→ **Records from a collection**
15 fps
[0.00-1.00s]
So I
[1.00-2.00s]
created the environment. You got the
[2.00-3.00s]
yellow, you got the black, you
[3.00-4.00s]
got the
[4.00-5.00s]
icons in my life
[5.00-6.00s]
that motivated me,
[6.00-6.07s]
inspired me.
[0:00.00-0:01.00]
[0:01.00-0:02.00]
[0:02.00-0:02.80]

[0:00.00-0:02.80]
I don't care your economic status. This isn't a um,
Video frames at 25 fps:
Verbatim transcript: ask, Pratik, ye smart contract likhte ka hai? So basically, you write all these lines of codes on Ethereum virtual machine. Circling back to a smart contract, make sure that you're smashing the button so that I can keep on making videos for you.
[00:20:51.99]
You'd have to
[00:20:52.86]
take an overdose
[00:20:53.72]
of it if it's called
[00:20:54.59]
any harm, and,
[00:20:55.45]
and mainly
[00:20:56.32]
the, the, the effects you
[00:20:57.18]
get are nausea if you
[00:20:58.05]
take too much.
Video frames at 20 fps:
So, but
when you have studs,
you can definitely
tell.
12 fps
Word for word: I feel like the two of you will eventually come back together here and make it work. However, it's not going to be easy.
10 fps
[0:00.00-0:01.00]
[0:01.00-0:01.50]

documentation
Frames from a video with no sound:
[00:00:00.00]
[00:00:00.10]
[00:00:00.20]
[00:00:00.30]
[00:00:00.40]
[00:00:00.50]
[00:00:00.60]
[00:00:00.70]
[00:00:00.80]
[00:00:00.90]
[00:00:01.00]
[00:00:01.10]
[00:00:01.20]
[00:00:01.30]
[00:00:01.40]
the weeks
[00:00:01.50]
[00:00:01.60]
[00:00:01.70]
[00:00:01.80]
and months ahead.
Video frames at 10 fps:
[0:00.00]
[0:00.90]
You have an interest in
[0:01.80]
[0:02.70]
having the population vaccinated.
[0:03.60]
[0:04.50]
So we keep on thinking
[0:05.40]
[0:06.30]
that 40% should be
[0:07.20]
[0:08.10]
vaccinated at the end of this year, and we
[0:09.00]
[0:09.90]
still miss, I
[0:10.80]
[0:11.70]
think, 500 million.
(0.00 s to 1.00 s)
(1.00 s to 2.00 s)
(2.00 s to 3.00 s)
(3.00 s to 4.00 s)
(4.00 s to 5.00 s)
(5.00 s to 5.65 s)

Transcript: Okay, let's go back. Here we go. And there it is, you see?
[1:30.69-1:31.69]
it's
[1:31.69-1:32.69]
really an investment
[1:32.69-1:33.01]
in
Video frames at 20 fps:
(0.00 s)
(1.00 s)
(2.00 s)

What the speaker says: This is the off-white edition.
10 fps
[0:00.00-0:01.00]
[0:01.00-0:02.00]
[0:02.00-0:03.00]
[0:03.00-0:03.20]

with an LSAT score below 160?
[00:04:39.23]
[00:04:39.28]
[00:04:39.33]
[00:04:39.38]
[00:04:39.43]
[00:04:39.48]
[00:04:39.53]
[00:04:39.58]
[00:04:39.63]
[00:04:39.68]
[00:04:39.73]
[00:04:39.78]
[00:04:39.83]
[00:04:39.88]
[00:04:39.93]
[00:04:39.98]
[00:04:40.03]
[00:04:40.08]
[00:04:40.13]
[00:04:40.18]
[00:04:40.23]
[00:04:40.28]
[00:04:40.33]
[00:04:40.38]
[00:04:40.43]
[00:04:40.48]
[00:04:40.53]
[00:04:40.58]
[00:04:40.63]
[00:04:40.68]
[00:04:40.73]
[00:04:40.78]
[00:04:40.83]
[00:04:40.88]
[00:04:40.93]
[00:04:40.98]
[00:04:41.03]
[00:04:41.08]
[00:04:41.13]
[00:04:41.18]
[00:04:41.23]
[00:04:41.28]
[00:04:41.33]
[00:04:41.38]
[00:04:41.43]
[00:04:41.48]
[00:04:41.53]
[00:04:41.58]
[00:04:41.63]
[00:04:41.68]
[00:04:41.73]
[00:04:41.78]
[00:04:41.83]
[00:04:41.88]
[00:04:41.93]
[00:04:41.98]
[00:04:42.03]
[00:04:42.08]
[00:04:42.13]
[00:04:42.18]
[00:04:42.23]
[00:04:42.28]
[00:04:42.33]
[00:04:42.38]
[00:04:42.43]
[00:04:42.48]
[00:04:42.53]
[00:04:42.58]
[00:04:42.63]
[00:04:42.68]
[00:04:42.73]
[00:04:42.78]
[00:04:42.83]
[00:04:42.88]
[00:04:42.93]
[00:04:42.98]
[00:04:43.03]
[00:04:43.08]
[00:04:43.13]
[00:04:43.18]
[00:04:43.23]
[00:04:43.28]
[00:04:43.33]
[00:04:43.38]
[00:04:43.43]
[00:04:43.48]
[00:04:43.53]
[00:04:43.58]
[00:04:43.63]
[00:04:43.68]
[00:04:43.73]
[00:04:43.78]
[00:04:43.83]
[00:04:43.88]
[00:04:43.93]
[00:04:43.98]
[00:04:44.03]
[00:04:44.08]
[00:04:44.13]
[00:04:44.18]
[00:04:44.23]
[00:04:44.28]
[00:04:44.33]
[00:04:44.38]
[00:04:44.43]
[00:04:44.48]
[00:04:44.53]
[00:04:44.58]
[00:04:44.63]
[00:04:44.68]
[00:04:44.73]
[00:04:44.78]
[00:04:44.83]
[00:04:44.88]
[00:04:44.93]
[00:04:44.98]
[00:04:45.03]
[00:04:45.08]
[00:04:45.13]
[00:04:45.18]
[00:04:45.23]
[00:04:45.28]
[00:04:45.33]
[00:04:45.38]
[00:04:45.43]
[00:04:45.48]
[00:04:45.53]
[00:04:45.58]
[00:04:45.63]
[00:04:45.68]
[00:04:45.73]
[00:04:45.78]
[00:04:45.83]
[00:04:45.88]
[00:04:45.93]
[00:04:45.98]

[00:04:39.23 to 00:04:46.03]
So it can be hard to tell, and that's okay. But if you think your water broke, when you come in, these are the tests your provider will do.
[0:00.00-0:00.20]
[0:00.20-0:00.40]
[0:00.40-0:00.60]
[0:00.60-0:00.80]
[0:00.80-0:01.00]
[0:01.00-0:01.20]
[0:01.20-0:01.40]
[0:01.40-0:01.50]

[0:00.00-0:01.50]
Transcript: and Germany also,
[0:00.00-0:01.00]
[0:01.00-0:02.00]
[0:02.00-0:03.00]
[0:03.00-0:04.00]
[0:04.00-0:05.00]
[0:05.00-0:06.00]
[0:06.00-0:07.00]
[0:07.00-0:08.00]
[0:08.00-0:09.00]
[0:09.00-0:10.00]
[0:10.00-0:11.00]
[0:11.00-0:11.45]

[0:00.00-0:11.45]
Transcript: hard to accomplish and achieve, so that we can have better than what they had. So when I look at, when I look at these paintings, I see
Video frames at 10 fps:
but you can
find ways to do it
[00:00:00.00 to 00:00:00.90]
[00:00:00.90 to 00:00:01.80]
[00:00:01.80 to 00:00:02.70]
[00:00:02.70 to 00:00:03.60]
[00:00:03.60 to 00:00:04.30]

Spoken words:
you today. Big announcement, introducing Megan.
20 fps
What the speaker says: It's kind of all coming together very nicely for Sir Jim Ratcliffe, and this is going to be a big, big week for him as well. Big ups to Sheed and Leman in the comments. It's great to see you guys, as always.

→ **WHAT TO WORK ON**
From the data above, return every line from the line that has "[00:04:40.83]" up to and including the line that has "[00:04:42.78]", exactly.

→ **OUTPUT OF THE EXERCISE**
[00:04:40.83]
[00:04:40.88]
[00:04:40.93]
[00:04:40.98]
[00:04:41.03]
[00:04:41.08]
[00:04:41.13]
[00:04:41.18]
[00:04:41.23]
[00:04:41.28]
[00:04:41.33]
[00:04:41.38]
[00:04:41.43]
[00:04:41.48]
[00:04:41.53]
[00:04:41.58]
[00:04:41.63]
[00:04:41.68]
[00:04:41.73]
[00:04:41.78]
[00:04:41.83]
[00:04:41.88]
[00:04:41.93]
[00:04:41.98]
[00:04:42.03]
[00:04:42.08]
[00:04:42.13]
[00:04:42.18]
[00:04:42.23]
[00:04:42.28]
[00:04:42.33]
[00:04:42.38]
[00:04:42.43]
[00:04:42.48]
[00:04:42.53]
[00:04:42.58]
[00:04:42.63]
[00:04:42.68]
[00:04:42.73]
[00:04:42.78]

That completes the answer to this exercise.